### What is expected
Return every record below exactly as written, but leave out the pictures.

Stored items
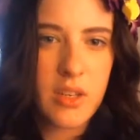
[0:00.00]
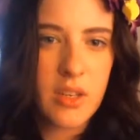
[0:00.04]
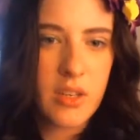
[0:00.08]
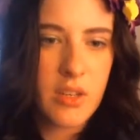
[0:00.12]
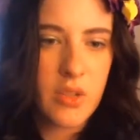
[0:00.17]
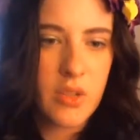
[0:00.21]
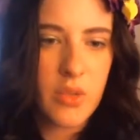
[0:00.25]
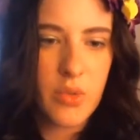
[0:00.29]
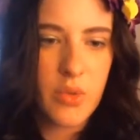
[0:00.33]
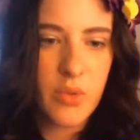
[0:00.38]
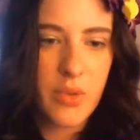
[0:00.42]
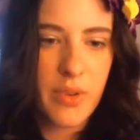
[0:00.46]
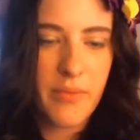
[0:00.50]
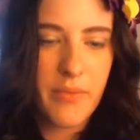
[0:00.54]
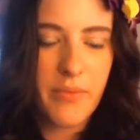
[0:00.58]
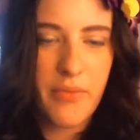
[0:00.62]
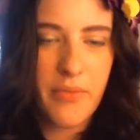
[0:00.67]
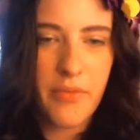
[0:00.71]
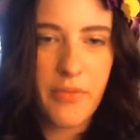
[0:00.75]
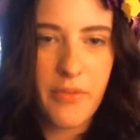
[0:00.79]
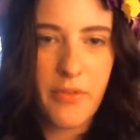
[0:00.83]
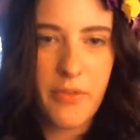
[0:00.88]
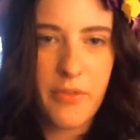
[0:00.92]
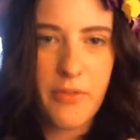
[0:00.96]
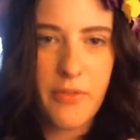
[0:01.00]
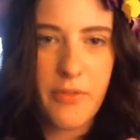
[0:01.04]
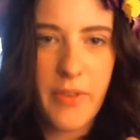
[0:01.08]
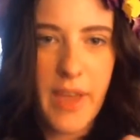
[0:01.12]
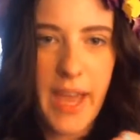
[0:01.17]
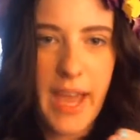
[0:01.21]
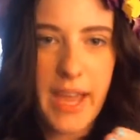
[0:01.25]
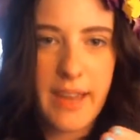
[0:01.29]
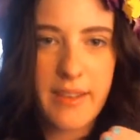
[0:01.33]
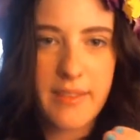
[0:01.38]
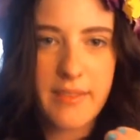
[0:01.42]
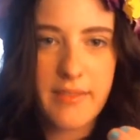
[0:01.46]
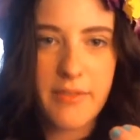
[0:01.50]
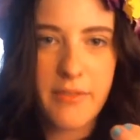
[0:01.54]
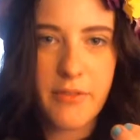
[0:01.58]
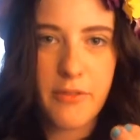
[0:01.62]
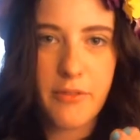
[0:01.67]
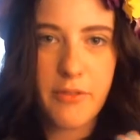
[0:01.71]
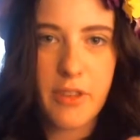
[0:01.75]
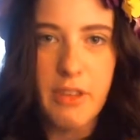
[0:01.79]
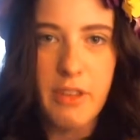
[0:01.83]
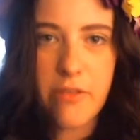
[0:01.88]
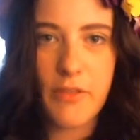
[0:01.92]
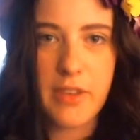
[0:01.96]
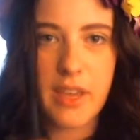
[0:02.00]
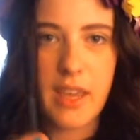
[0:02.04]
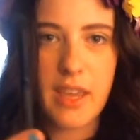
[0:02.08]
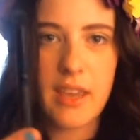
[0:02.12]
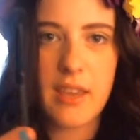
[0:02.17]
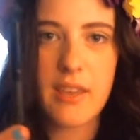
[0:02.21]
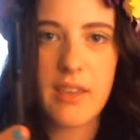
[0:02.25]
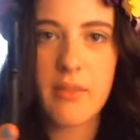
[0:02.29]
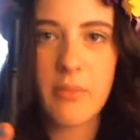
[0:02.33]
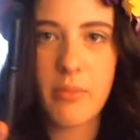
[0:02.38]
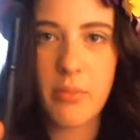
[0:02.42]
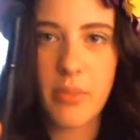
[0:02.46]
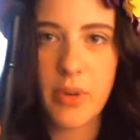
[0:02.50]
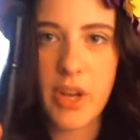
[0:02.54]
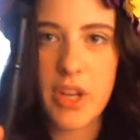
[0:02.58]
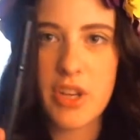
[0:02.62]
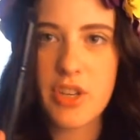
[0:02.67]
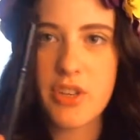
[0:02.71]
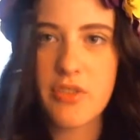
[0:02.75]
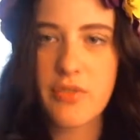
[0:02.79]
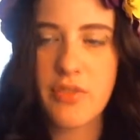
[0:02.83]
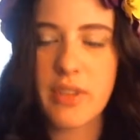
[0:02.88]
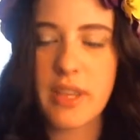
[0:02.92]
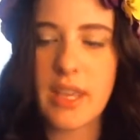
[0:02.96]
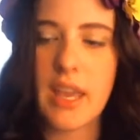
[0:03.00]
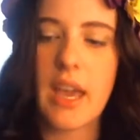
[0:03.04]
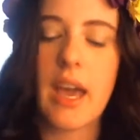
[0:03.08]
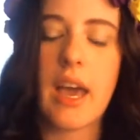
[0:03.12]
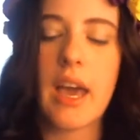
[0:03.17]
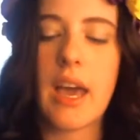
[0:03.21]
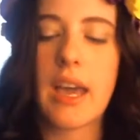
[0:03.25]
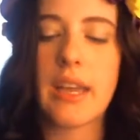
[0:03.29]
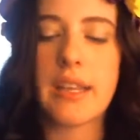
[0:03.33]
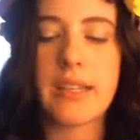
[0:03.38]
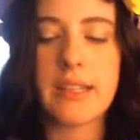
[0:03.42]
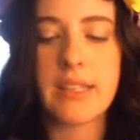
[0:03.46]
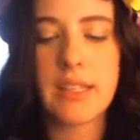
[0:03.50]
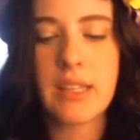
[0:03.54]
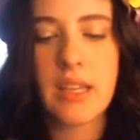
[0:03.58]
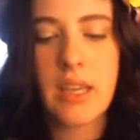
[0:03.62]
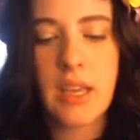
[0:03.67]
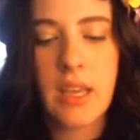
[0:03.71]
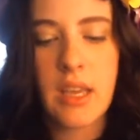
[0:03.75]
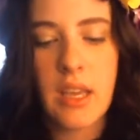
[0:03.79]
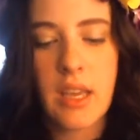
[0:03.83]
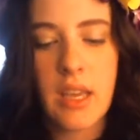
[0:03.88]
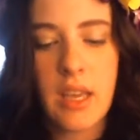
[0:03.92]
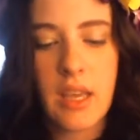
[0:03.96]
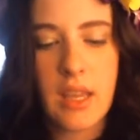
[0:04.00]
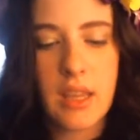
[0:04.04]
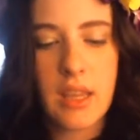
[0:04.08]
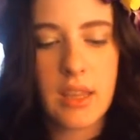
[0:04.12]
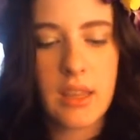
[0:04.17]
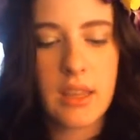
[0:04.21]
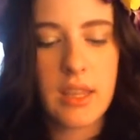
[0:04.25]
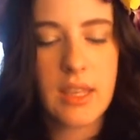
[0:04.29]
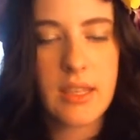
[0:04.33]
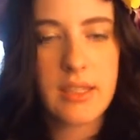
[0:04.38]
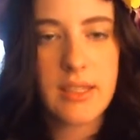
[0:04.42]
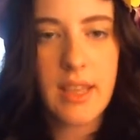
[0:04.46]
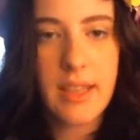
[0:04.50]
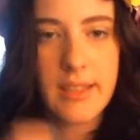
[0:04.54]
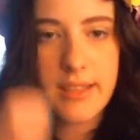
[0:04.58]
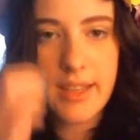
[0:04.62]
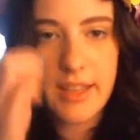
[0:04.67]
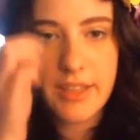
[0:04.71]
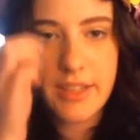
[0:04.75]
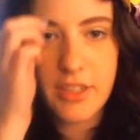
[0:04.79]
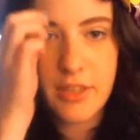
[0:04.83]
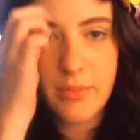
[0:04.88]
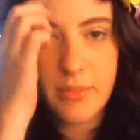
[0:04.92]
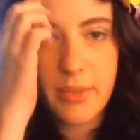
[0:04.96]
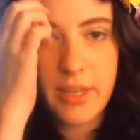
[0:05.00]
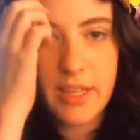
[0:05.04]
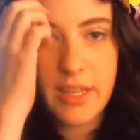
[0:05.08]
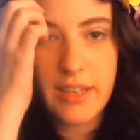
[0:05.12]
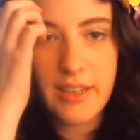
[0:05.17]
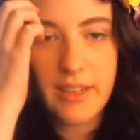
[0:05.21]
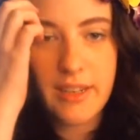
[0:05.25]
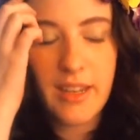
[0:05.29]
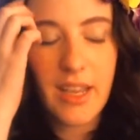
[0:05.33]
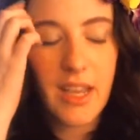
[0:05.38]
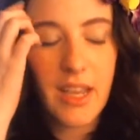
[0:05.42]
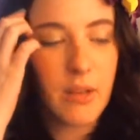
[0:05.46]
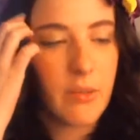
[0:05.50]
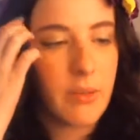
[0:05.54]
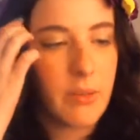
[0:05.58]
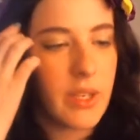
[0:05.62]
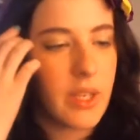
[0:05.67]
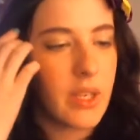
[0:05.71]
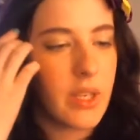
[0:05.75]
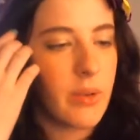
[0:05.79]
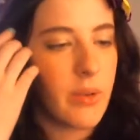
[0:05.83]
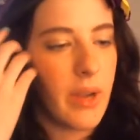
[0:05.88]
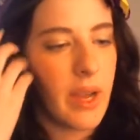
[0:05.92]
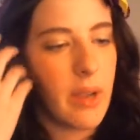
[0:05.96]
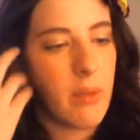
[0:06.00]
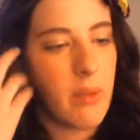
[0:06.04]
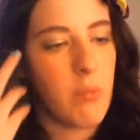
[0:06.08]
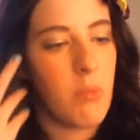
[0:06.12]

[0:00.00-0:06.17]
sort of fat, fluffy brush for the eyes. This has actually been a really great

### Result for this task
[0:00.00]
[0:00.04]
[0:00.08]
[0:00.12]
[0:00.17]
[0:00.21]
[0:00.25]
[0:00.29]
[0:00.33]
[0:00.38]
[0:00.42]
[0:00.46]
[0:00.50]
[0:00.54]
[0:00.58]
[0:00.62]
[0:00.67]
[0:00.71]
[0:00.75]
[0:00.79]
[0:00.83]
[0:00.88]
[0:00.92]
[0:00.96]
[0:01.00]
[0:01.04]
[0:01.08]
[0:01.12]
[0:01.17]
[0:01.21]
[0:01.25]
[0:01.29]
[0:01.33]
[0:01.38]
[0:01.42]
[0:01.46]
[0:01.50]
[0:01.54]
[0:01.58]
[0:01.62]
[0:01.67]
[0:01.71]
[0:01.75]
[0:01.79]
[0:01.83]
[0:01.88]
[0:01.92]
[0:01.96]
[0:02.00]
[0:02.04]
[0:02.08]
[0:02.12]
[0:02.17]
[0:02.21]
[0:02.25]
[0:02.29]
[0:02.33]
[0:02.38]
[0:02.42]
[0:02.46]
[0:02.50]
[0:02.54]
[0:02.58]
[0:02.62]
[0:02.67]
[0:02.71]
[0:02.75]
[0:02.79]
[0:02.83]
[0:02.88]
[0:02.92]
[0:02.96]
[0:03.00]
[0:03.04]
[0:03.08]
[0:03.12]
[0:03.17]
[0:03.21]
[0:03.25]
[0:03.29]
[0:03.33]
[0:03.38]
[0:03.42]
[0:03.46]
[0:03.50]
[0:03.54]
[0:03.58]
[0:03.62]
[0:03.67]
[0:03.71]
[0:03.75]
[0:03.79]
[0:03.83]
[0:03.88]
[0:03.92]
[0:03.96]
[0:04.00]
[0:04.04]
[0:04.08]
[0:04.12]
[0:04.17]
[0:04.21]
[0:04.25]
[0:04.29]
[0:04.33]
[0:04.38]
[0:04.42]
[0:04.46]
[0:04.50]
[0:04.54]
[0:04.58]
[0:04.62]
[0:04.67]
[0:04.71]
[0:04.75]
[0:04.79]
[0:04.83]
[0:04.88]
[0:04.92]
[0:04.96]
[0:05.00]
[0:05.04]
[0:05.08]
[0:05.12]
[0:05.17]
[0:05.21]
[0:05.25]
[0:05.29]
[0:05.33]
[0:05.38]
[0:05.42]
[0:05.46]
[0:05.50]
[0:05.54]
[0:05.58]
[0:05.62]
[0:05.67]
[0:05.71]
[0:05.75]
[0:05.79]
[0:05.83]
[0:05.88]
[0:05.92]
[0:05.96]
[0:06.00]
[0:06.04]
[0:06.08]
[0:06.12]

[0:00.00-0:06.17]
sort of fat, fluffy brush for the eyes. This has actually been a really great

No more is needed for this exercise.